Time to look at safe staffing in health care
Canada’s premiers’ health-care innovation working group released its first report recently to polite applause.
Baby steps, low-hanging fruit, motherhood and apple pie are all words that have been used to describe the initial efforts of premiers to collaborate on health care without Ottawa herding the cats.
Those of us clapping loudly are trying to blow some air on this spark of pan-canadian collaboration so that health-care improvements do catch fire across the country.
Nurses know changes are needed.
Hospitals across the country are at overcapacity.
A generally accepted standard of safe hospital occupancy is 85 per cent yet most hospitals are working at 100 per cent or higher.
The results of overcrowding include compromised care, high rates of hospital acquired infections and unnecessary rates of hospital readmission.
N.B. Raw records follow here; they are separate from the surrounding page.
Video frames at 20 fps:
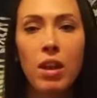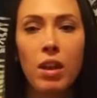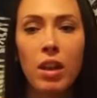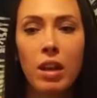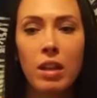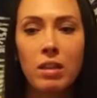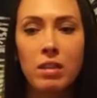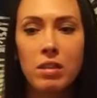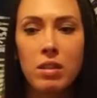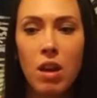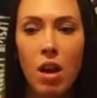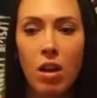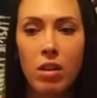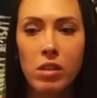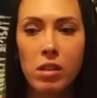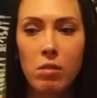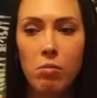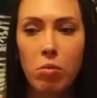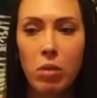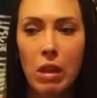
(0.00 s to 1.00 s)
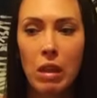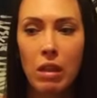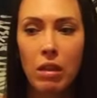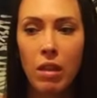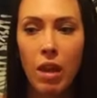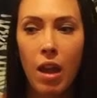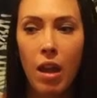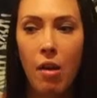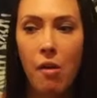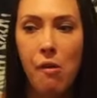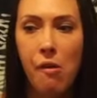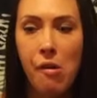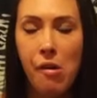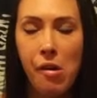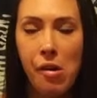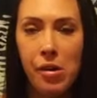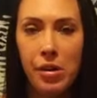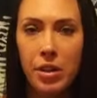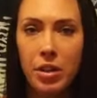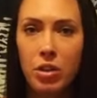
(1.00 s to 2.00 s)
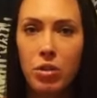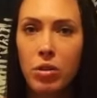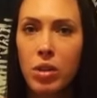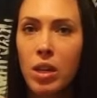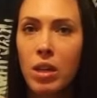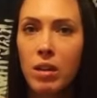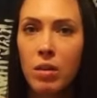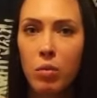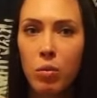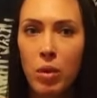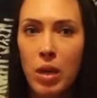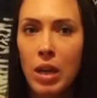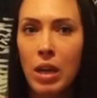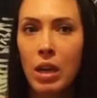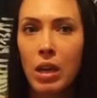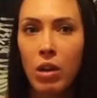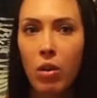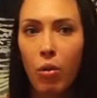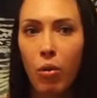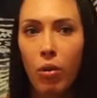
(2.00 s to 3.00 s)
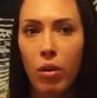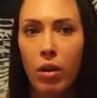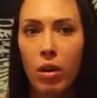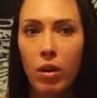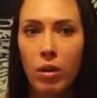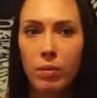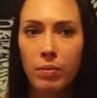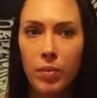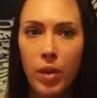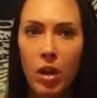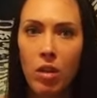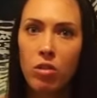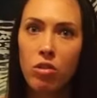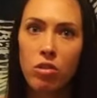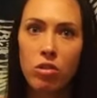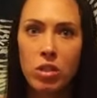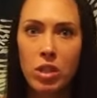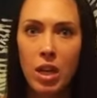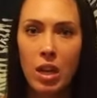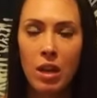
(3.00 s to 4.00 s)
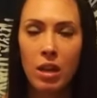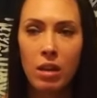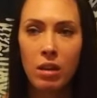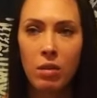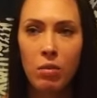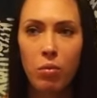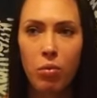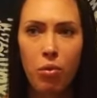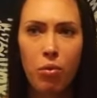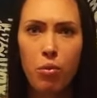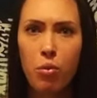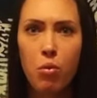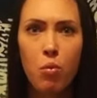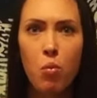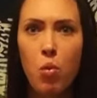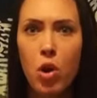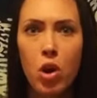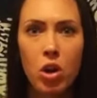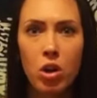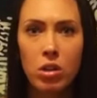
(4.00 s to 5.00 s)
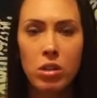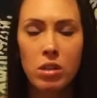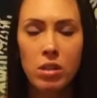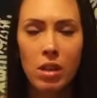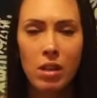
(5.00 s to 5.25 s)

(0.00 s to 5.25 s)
It's not something that you can read or understand through words,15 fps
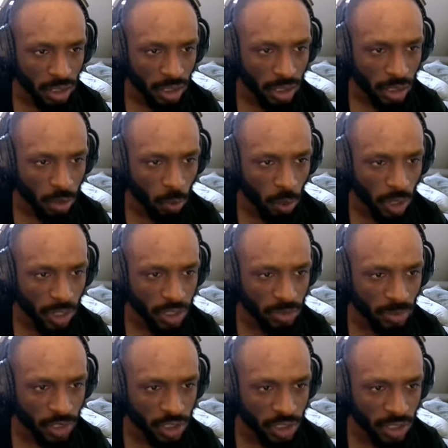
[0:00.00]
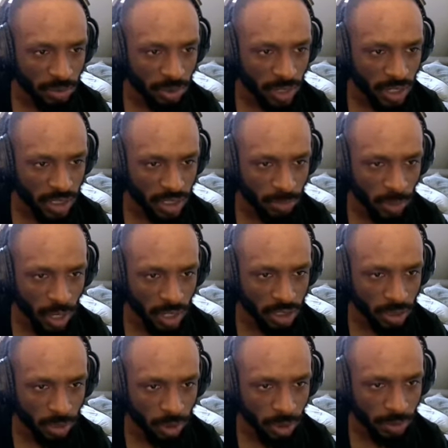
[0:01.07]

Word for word: You want as much DPS as possible.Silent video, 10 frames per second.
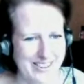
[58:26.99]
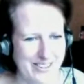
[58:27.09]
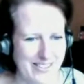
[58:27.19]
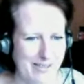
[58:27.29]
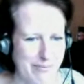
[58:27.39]

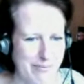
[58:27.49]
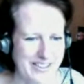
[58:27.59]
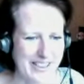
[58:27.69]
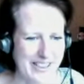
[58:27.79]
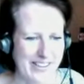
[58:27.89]
you,
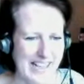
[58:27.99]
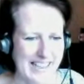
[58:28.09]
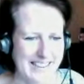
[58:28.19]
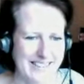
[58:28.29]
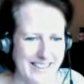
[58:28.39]
Alberto,
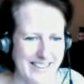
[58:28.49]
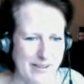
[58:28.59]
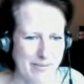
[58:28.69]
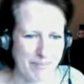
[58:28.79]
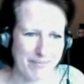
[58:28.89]
and
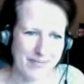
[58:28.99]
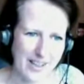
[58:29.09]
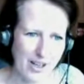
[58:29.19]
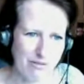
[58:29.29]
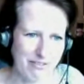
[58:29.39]

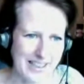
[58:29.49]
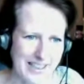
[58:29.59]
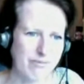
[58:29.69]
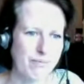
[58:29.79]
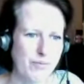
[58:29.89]

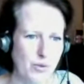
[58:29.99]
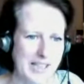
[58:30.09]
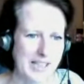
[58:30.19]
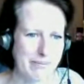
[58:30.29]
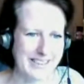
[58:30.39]
hopefully we'll
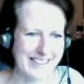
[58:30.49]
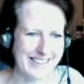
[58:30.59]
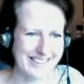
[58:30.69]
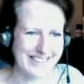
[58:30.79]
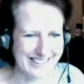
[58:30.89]
keep in
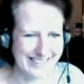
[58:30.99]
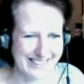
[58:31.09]
touch.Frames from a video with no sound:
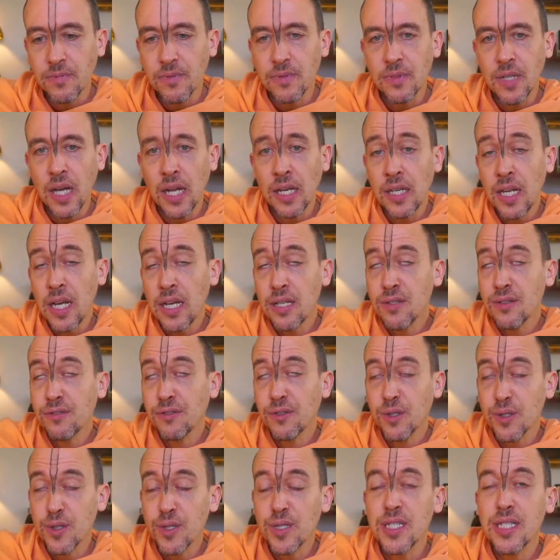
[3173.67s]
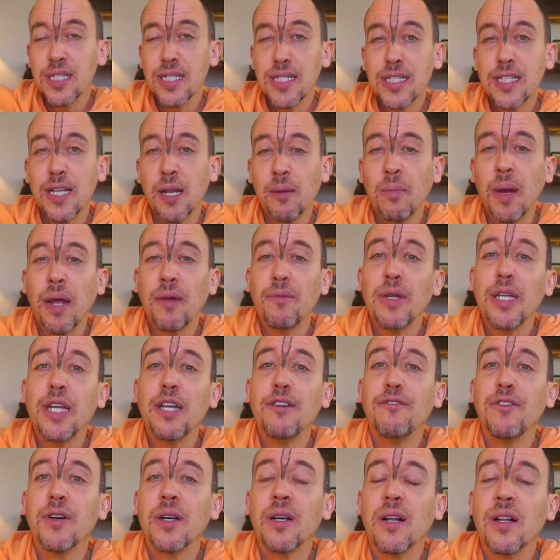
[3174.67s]
And yes, of course, this still may be
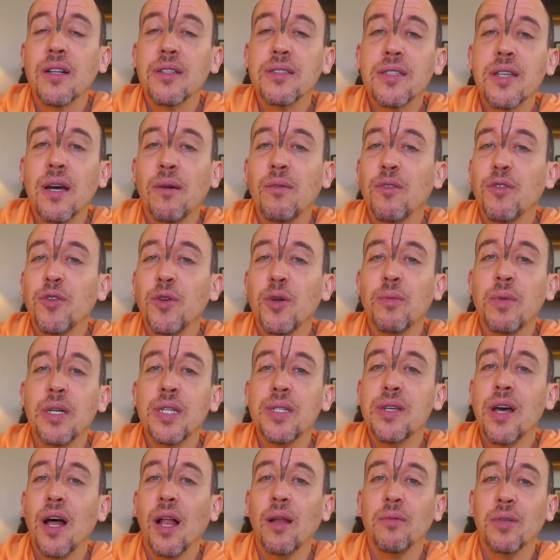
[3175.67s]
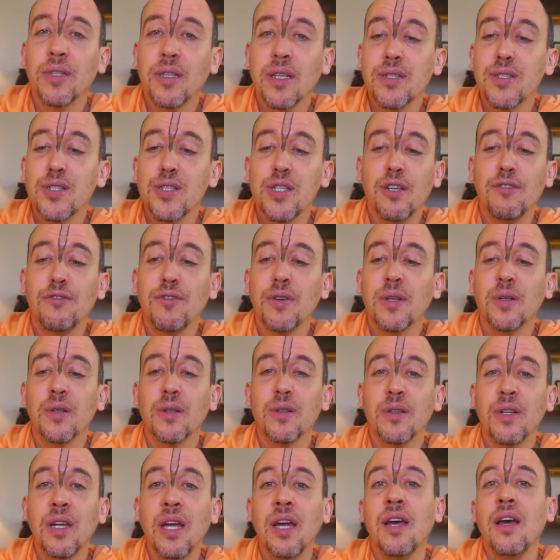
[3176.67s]
difficult. Some of you may tell me that's
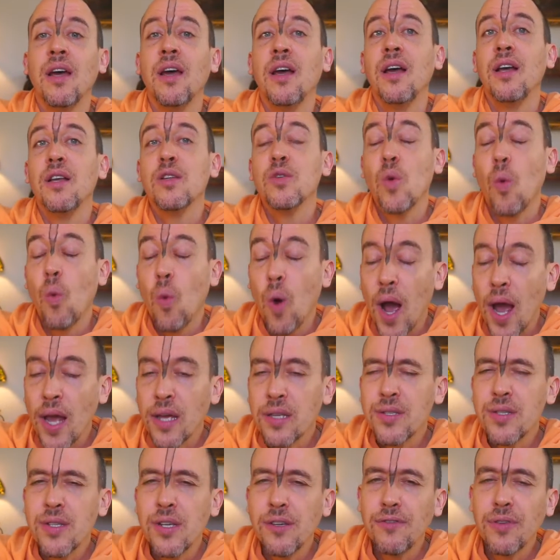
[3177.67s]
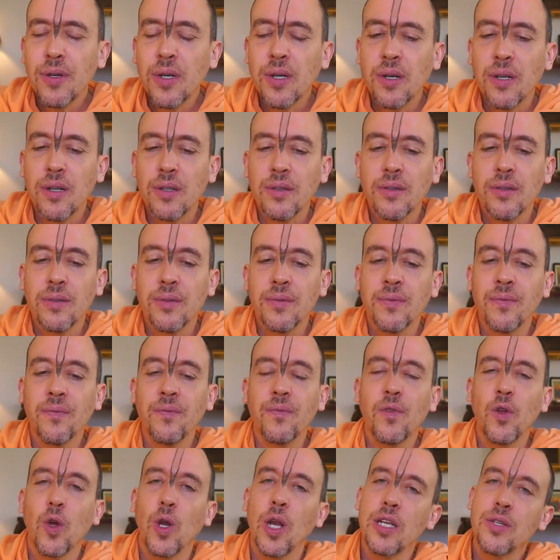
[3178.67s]
difficult. So why is difficult?
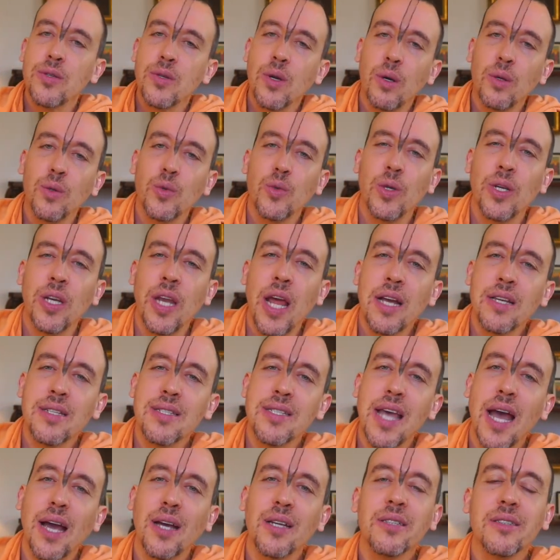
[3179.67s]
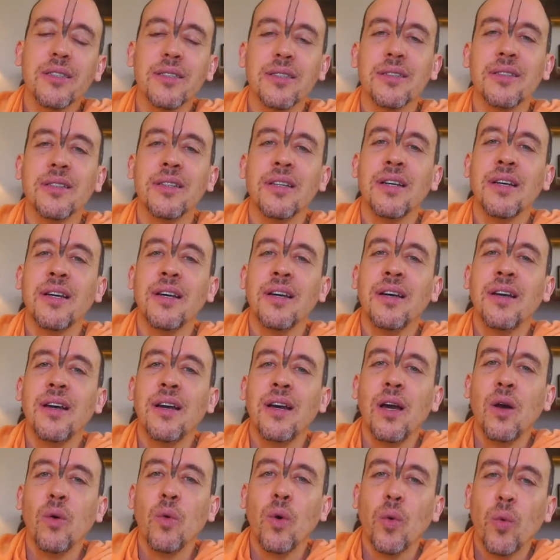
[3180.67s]
So let's go to the next section
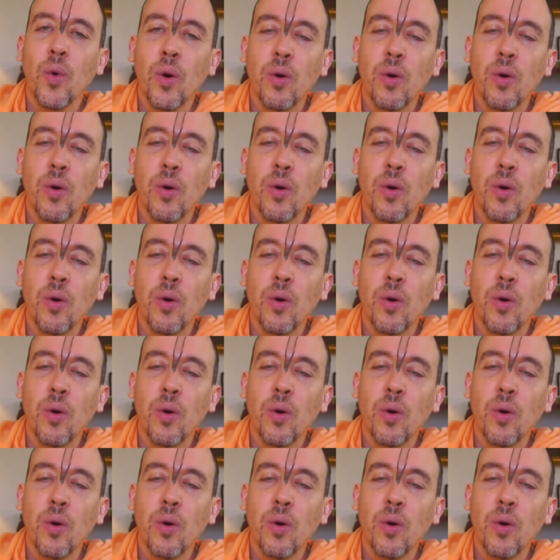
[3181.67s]
where we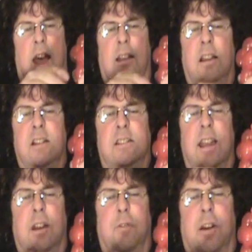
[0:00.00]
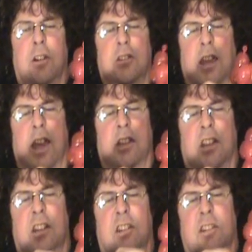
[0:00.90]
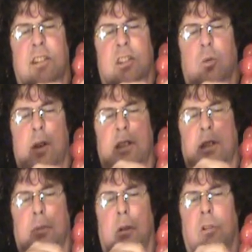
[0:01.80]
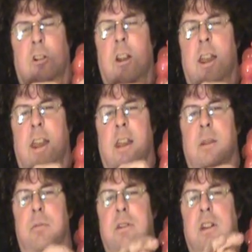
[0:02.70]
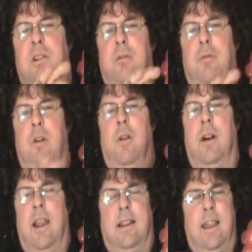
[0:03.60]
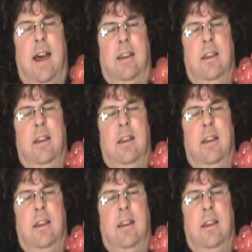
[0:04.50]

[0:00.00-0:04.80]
and then you just take your fingers and gently squeeze the bubble into position forward like that.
Another result is dangerous levels of workload, and the resulting vicious circle of working short.
Nurses are twice as likely to be ill or injured than workers in any other occupation.
Public sector nurses worked the equivalent of 11,400 full-time equivalent positions in paid and unpaid overtime in 2010.
Twenty per cent of nurses in the hospital sector leave their jobs annually, costing a minimum of $25,000 per nurse as a result of the transition.
Workload is often cited as a key factor in turnover.
Two decades of national and international research have consistently demonstrated a clear relationship between inadequate nurse staffing and poor patient outcomes, including increases in mortality rates, hospital acquired pneumonia, urinary tract infections, sepsis, hospital acquired infections, pressure ulcers, upper gastrointestinal bleeding, shock and cardiac arrest, medication errors, falls, failure to rescue and longer than expected length of hospital stay.
The link between nursing workloads and patient safety is as clear in long-term care as it is in acute care.
The more direct nursing care the better the resident outcomes, including lower mortality rates, improved nutritional status, better physical and cognitive functioning, lower urinary tract infection rates, fewer incidents of pressure sores and fewer hospital admissions.
This evidence linking working conditions to care conditions can no longer be ignored.
Safe staffing must be made one of the premiers’ guiding principles for health human resource management. Sadly, the word patient does not appear in the health human resources section of the innovation working group’s first report, but it is patient safety that must drive staffing decisions.
Three decades of a “silo” approach to health human resources planning has left health-care workers and health-care budgets on a roller-coaster.
Safe staffing goes beyond scopes of practice and team-based care — although both are part of addressing dangerous workload.
The premiers’ health-care innovation working group must work with provider associations, unions and employers in its next phase of its consultation.
Premier Brad Wall, co-chair of the working group, has a homegrown model to share — a partnership agreement between the Saskatchewan Union of Nurses and the Government of Saskatchewan with the addition of regional health authorities, aimed at achieving safe levels of staffing for patients.
Some jurisdictions, notably California and Australia, have legislated mandated staffing ratios as a way of addressing nursing workload. Emerging research has associated mandated nurse patient ratios with improved patient outcomes and even financial savings to the health system by decreased lengths of stay, adverse events and reduced turnover.
Governments should commit to achieve safe staffing across the continuum of care. Data on adverse events should be linked with data on workload and staff mix to assist decision-makers to improve working and caring conditions.
Safe staffing as a guiding principle and a measurable outcome in health care would be a bold step for governments, and a giant step for Canadians.